[[ Exercise data open ]]
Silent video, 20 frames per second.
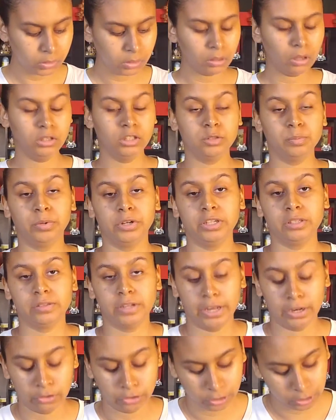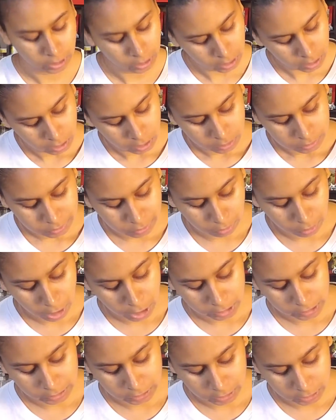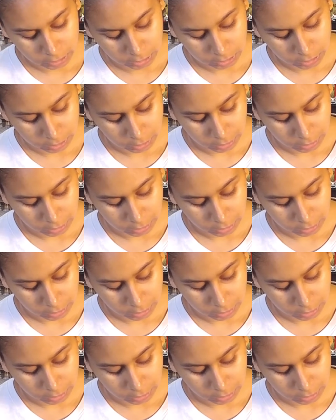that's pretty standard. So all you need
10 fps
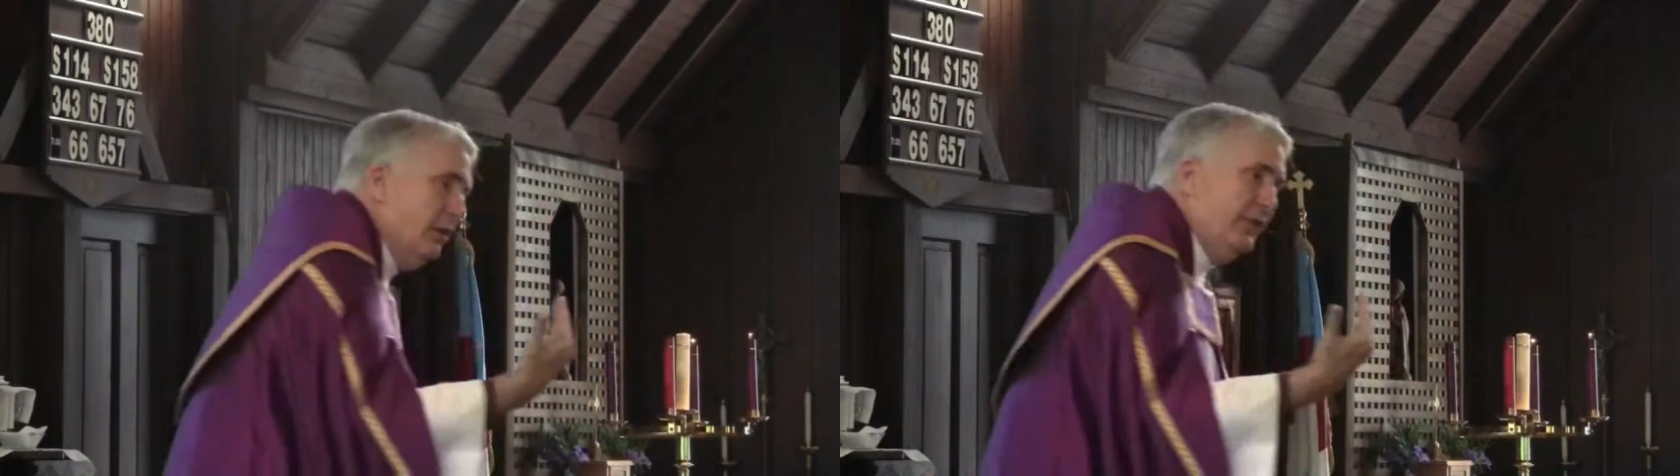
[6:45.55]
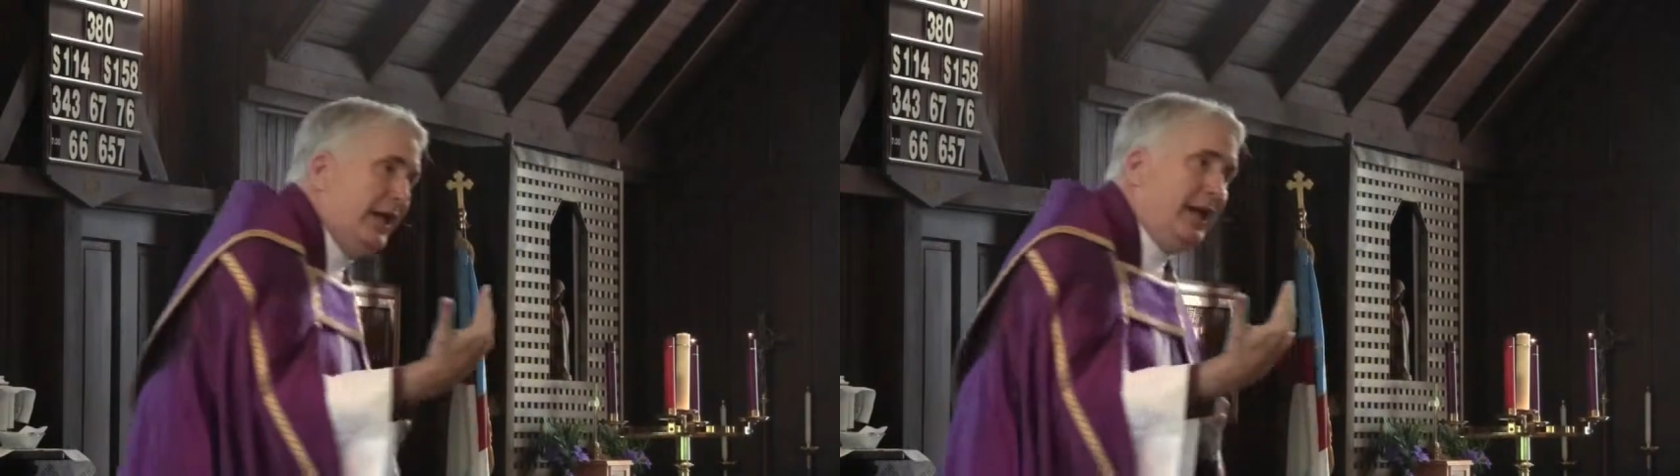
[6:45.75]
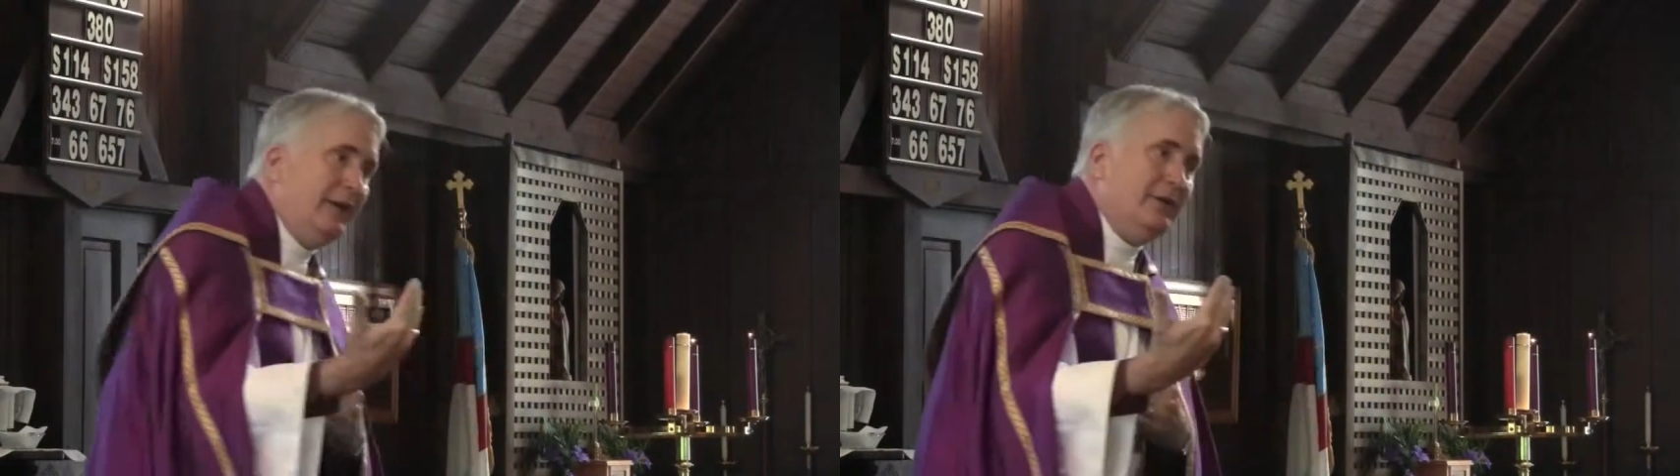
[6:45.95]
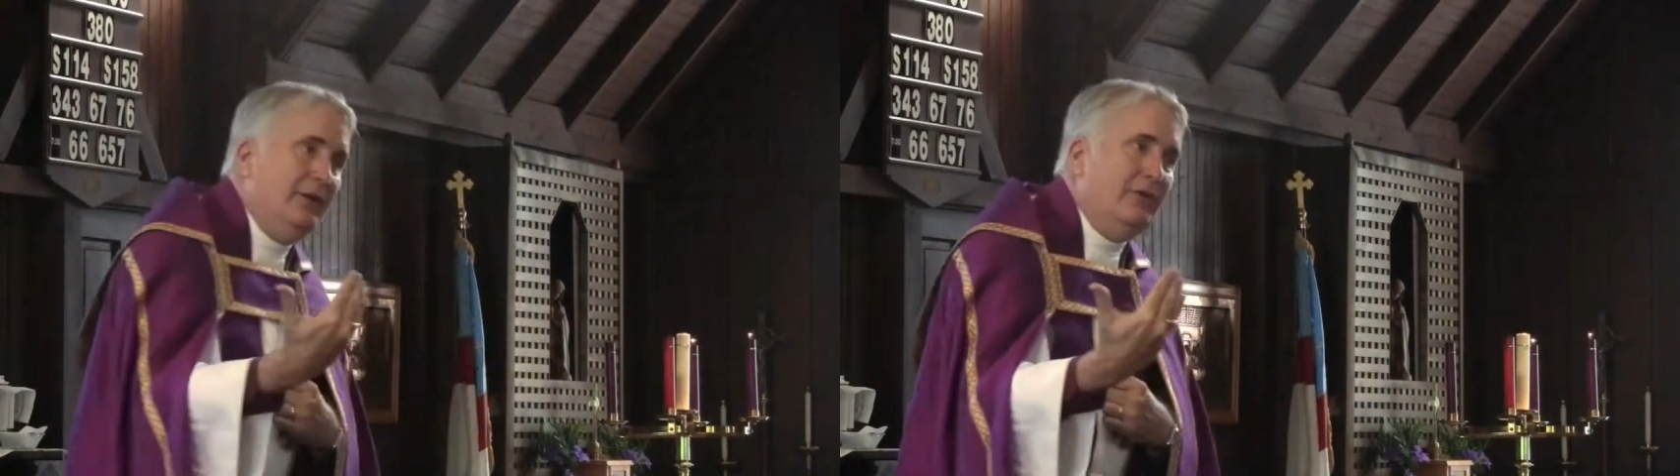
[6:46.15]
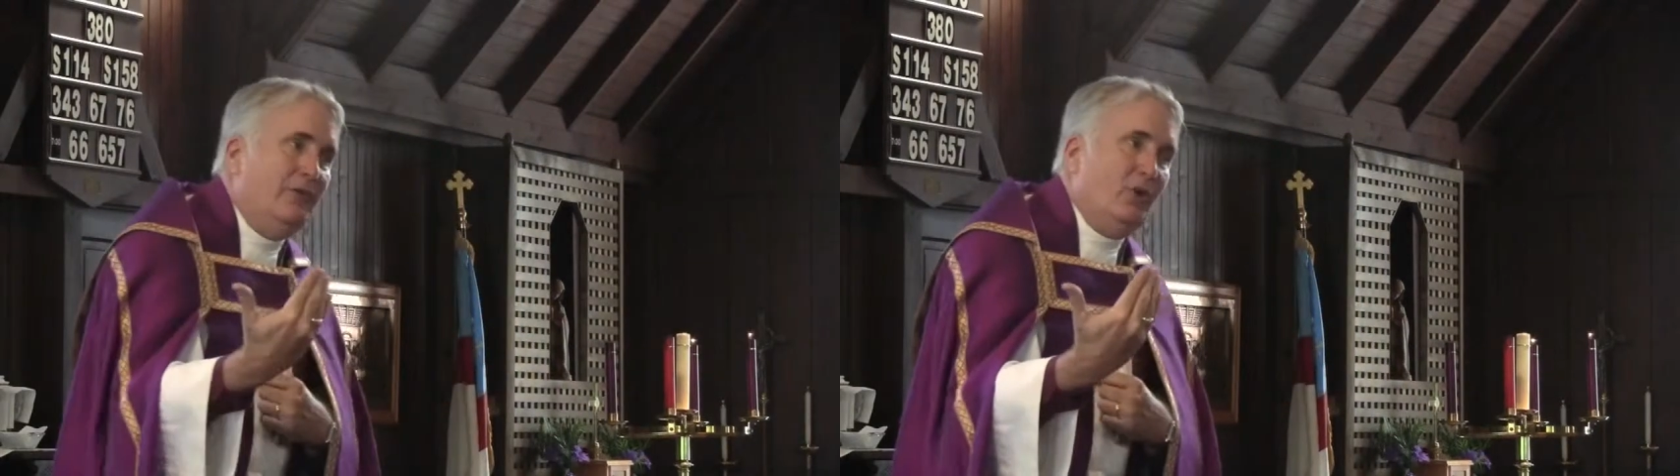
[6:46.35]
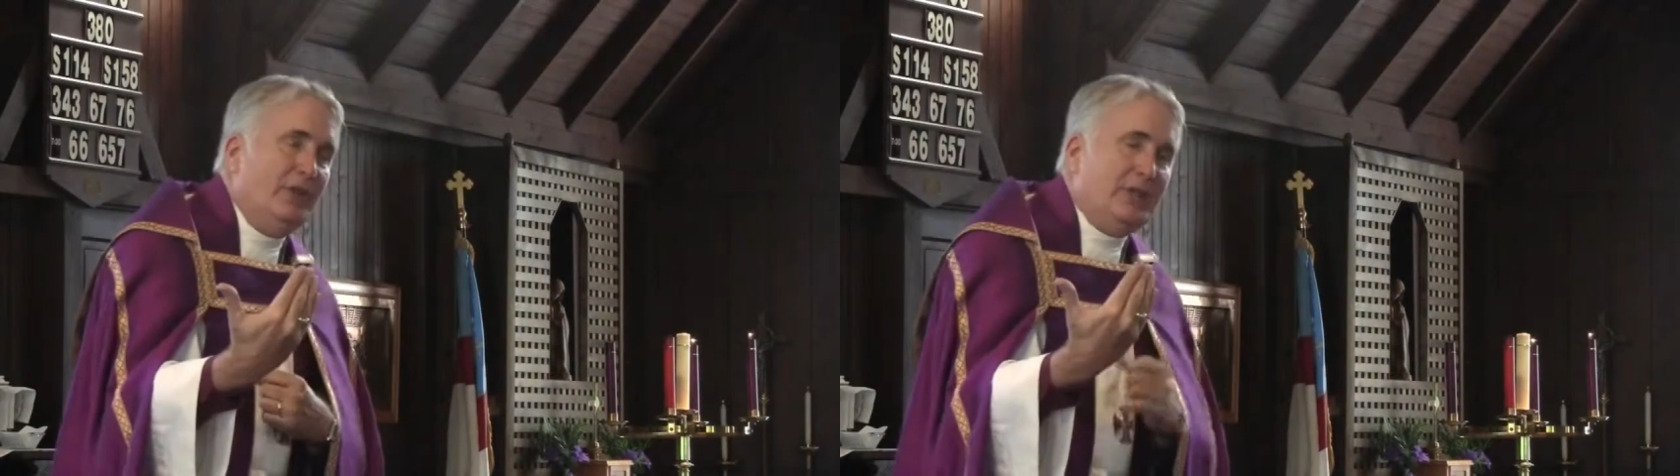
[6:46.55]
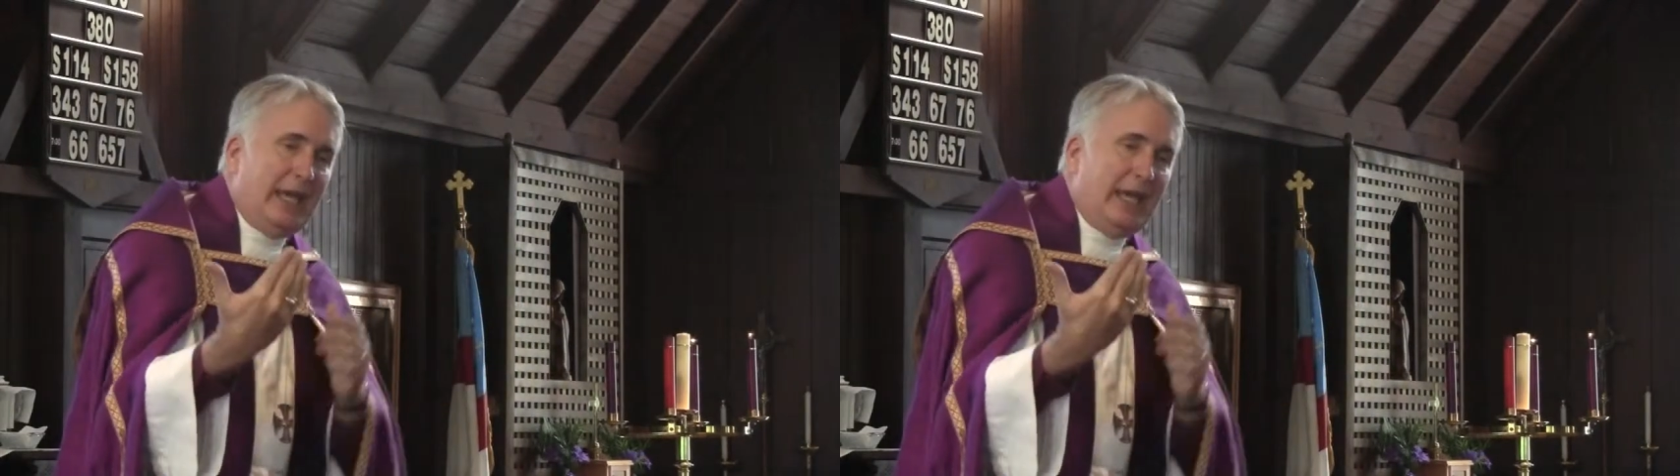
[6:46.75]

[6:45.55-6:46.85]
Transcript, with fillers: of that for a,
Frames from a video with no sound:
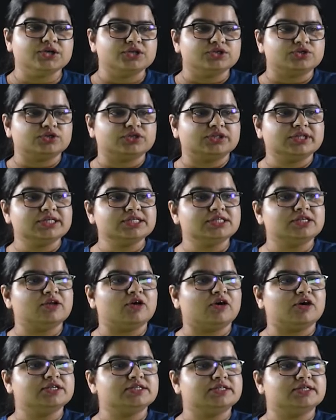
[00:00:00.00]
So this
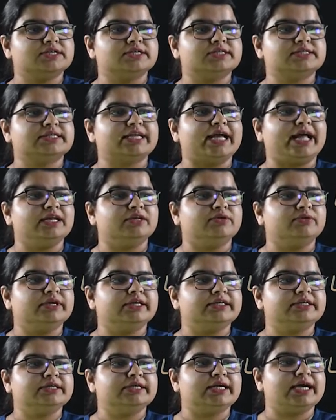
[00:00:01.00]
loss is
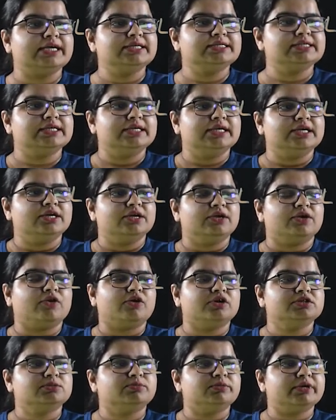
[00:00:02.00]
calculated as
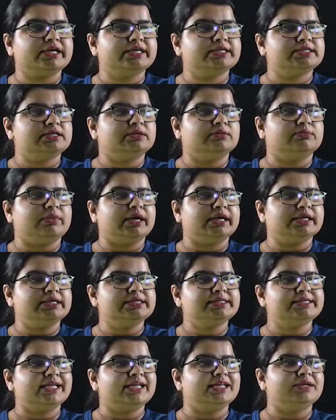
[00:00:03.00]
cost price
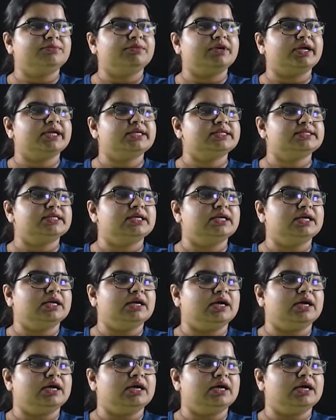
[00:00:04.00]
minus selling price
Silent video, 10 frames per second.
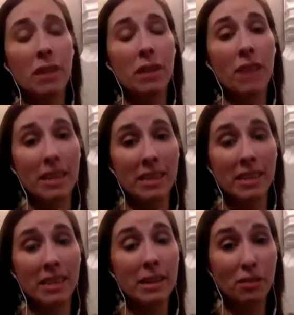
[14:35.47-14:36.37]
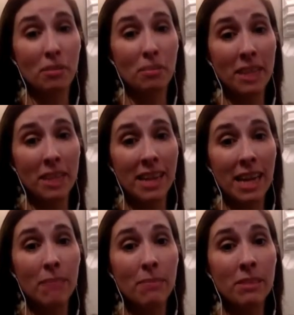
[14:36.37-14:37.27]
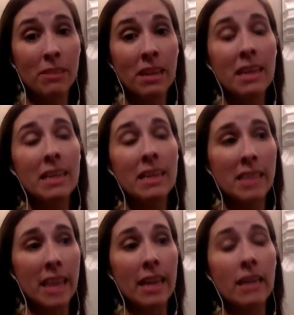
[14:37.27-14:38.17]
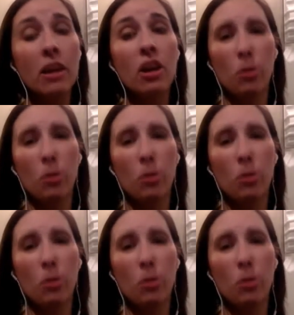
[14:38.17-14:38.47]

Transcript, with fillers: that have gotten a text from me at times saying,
[[ Exercise data closed ]]
▶ _Work order_
Word for word, restate the lines from the one containing "Transcript, with fillers: of" through the end of the listing, and nothing more. Skip the pictures.

▶ _Exercise result_
Transcript, with fillers: of that for a,
Frames from a video with no sound:
[00:00:00.00]
So this
[00:00:01.00]
loss is
[00:00:02.00]
calculated as
[00:00:03.00]
cost price
[00:00:04.00]
minus selling price
Silent video, 10 frames per second.
[14:35.47-14:36.37]
[14:36.37-14:37.27]
[14:37.27-14:38.17]
[14:38.17-14:38.47]

Transcript, with fillers: that have gotten a text from me at times saying,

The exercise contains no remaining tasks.